## AIM OF THE TASK
Leaving out the images, return the data below exactly as it is written.

INFORMATION SUPPLIED section start

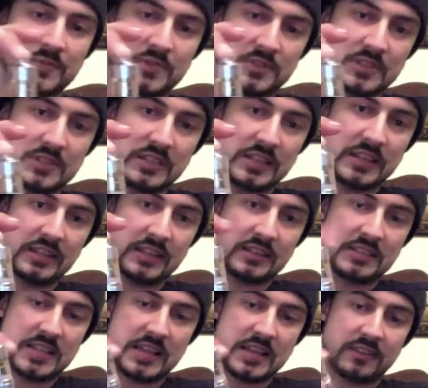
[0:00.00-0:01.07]
to getting
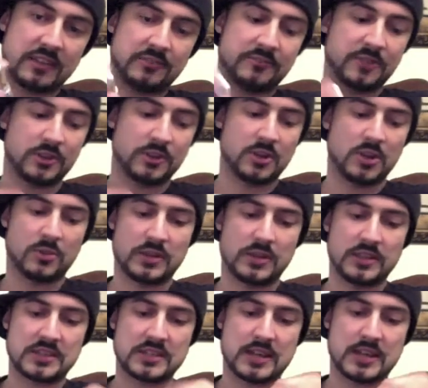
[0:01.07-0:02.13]
a tank filled all the way to
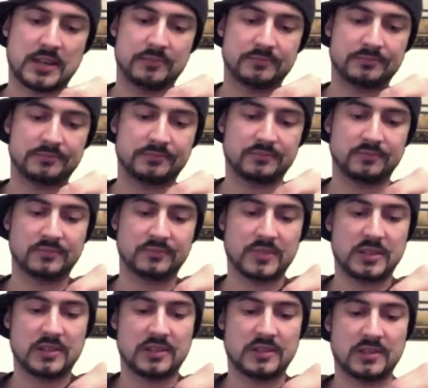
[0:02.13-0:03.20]
the top.
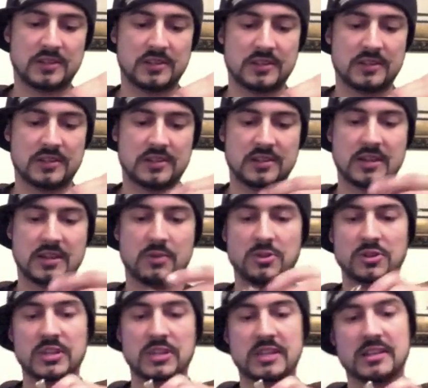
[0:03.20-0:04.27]
Now when
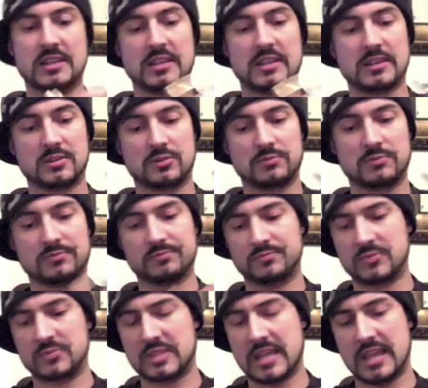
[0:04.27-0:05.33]
you get the
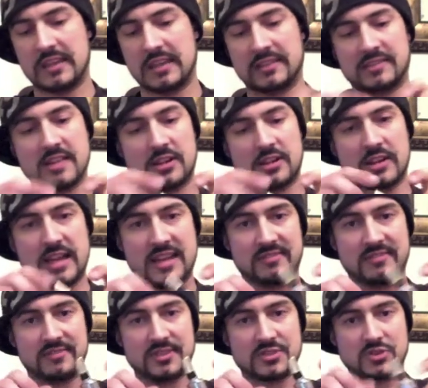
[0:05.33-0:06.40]
tank, it's not going to
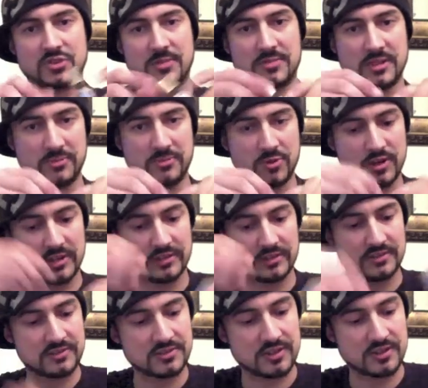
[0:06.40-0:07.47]
have this drip tip on it.
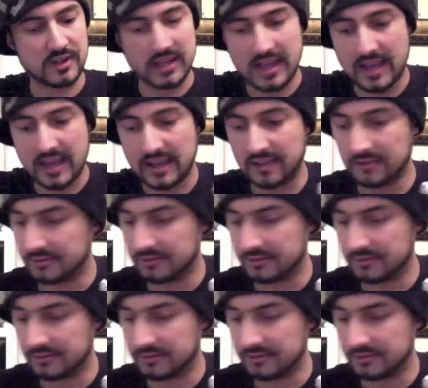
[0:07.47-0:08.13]
It's going to have...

INFORMATION SUPPLIED section end

## REPLY TO THE EXERCISE
[0:00.00-0:01.07]
to getting
[0:01.07-0:02.13]
a tank filled all the way to
[0:02.13-0:03.20]
the top.
[0:03.20-0:04.27]
Now when
[0:04.27-0:05.33]
you get the
[0:05.33-0:06.40]
tank, it's not going to
[0:06.40-0:07.47]
have this drip tip on it.
[0:07.47-0:08.13]
It's going to have...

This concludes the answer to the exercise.